You're absolutely right to feel that your time in the early stages is best spent understanding the problem.
Mapping the use cases and data/control flow of the requirement is one good way of building up that understanding, and in doing so, you are also testing those requirements as you will discover questions that you want to ask, gaps and ambiguities that need to be clarified.
I would suggest that you also step back from the requirements doc and spend time understanding what value the system under test is meant to provide. This can be surprisingly hard to uncover by simply looking at lists of requirements - you may need to follow up with business analysts, or other representatives of the business to understand the motivation behind the requirements. (You might find that the business isn't actually all that clear about what value they want, or that different stakeholders have wildly differing and contradictory views on that. Be diplomatic here, and bear in mind your company culture. In some companies you'll be thanked for uncovering this kind of problem, in others, not.)
Without understanding what value the system is meant to provide, however, you don't have any way of designing your tests so that they are most likely to reveal risks to that value. And that is what your testing is for, isn't it? Not just to unquestioningly confirm each requirement and go no further?
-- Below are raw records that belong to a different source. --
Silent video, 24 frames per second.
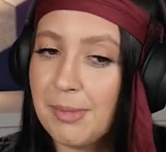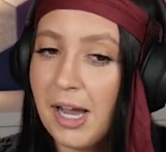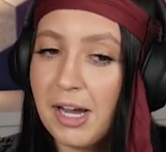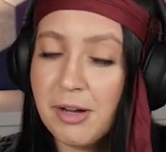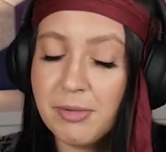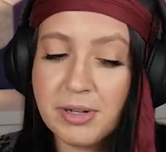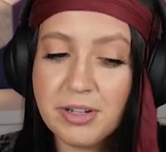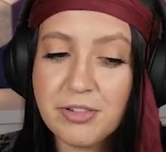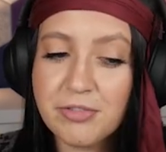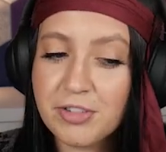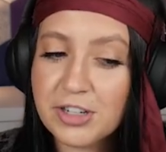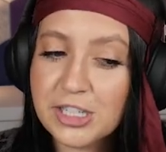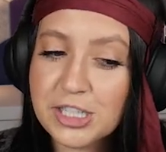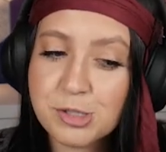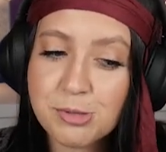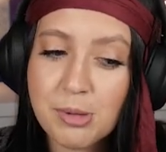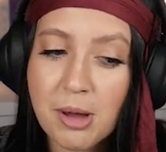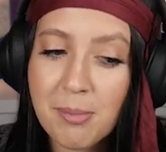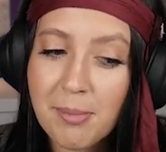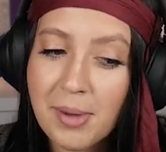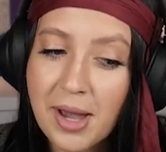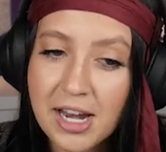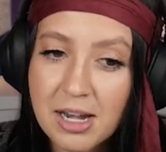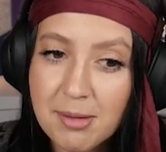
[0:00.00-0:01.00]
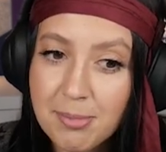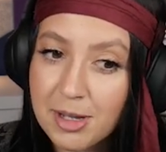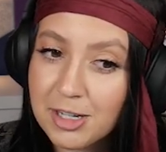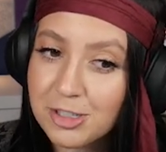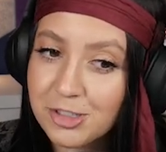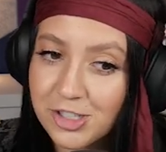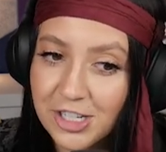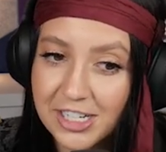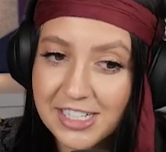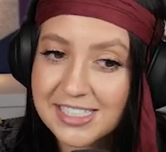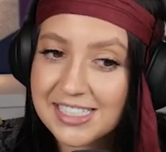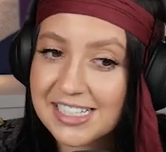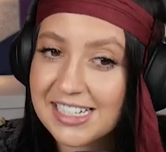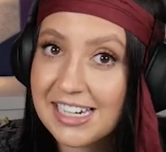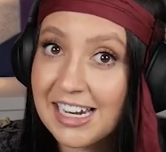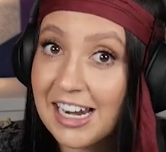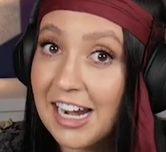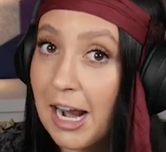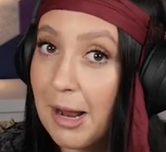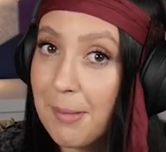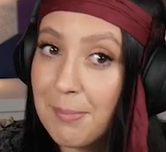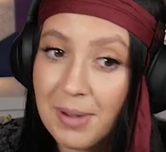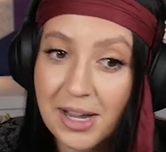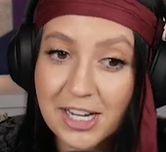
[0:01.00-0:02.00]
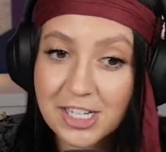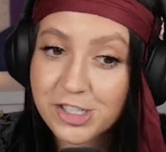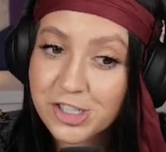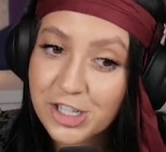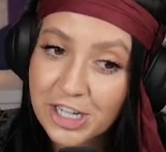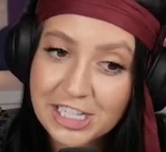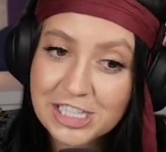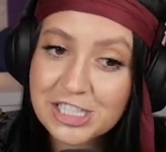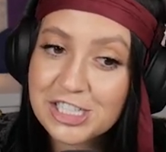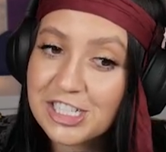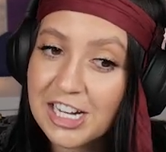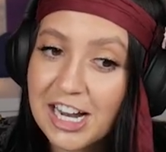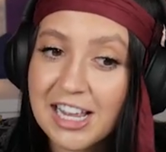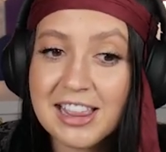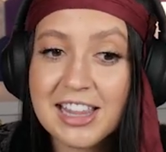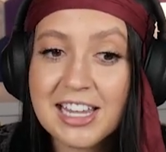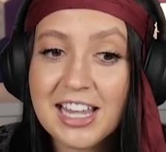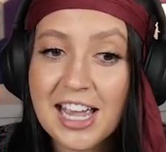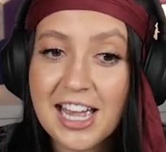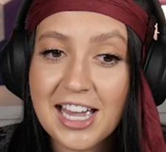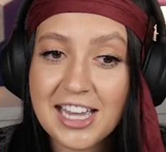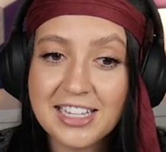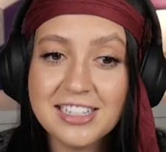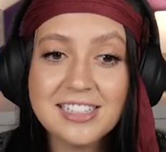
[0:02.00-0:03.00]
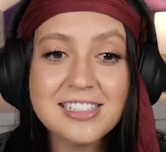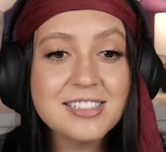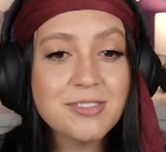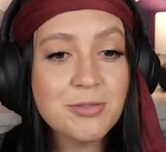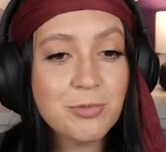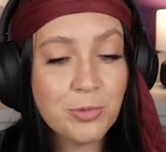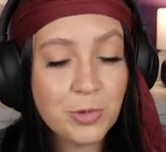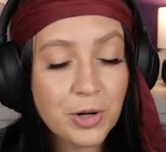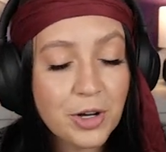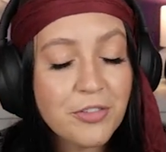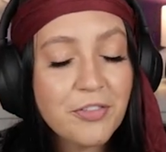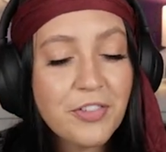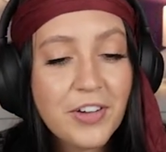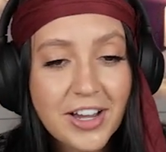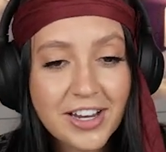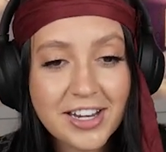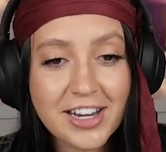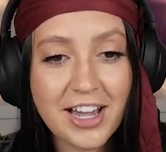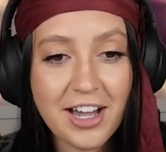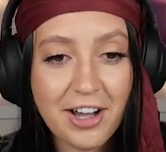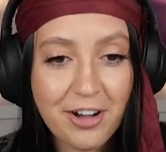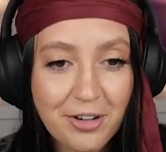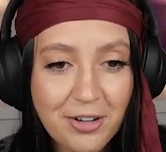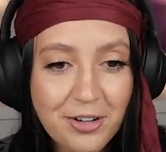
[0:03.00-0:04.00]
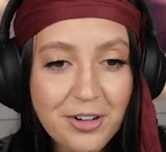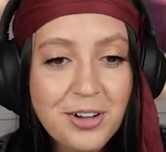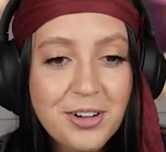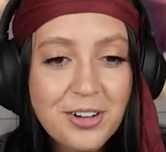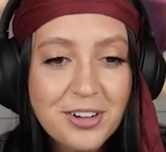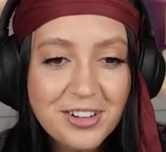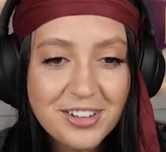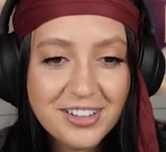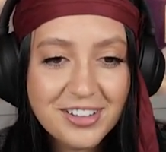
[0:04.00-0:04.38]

might refresh my mind about Jason, and I might change it at the end. We'll find out.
Something else that I seek to do in early stages is to gain an understanding of the technology, especially if it's new to me. The depth I go to depends on the project - some require that I build up a reasonably good technical understanding in order to identify risks, others don't. I'm not just looking for risk though when I'm doing this - I'm often trying to understand what tools might be useful to me for exploring the system. Sometimes I write some of these tools ahead of time. I also think about what test data might be useful, what test environments I might require, and so on.
All of these things are more valuable than spending time on documenting something that you don't yet understand well enough.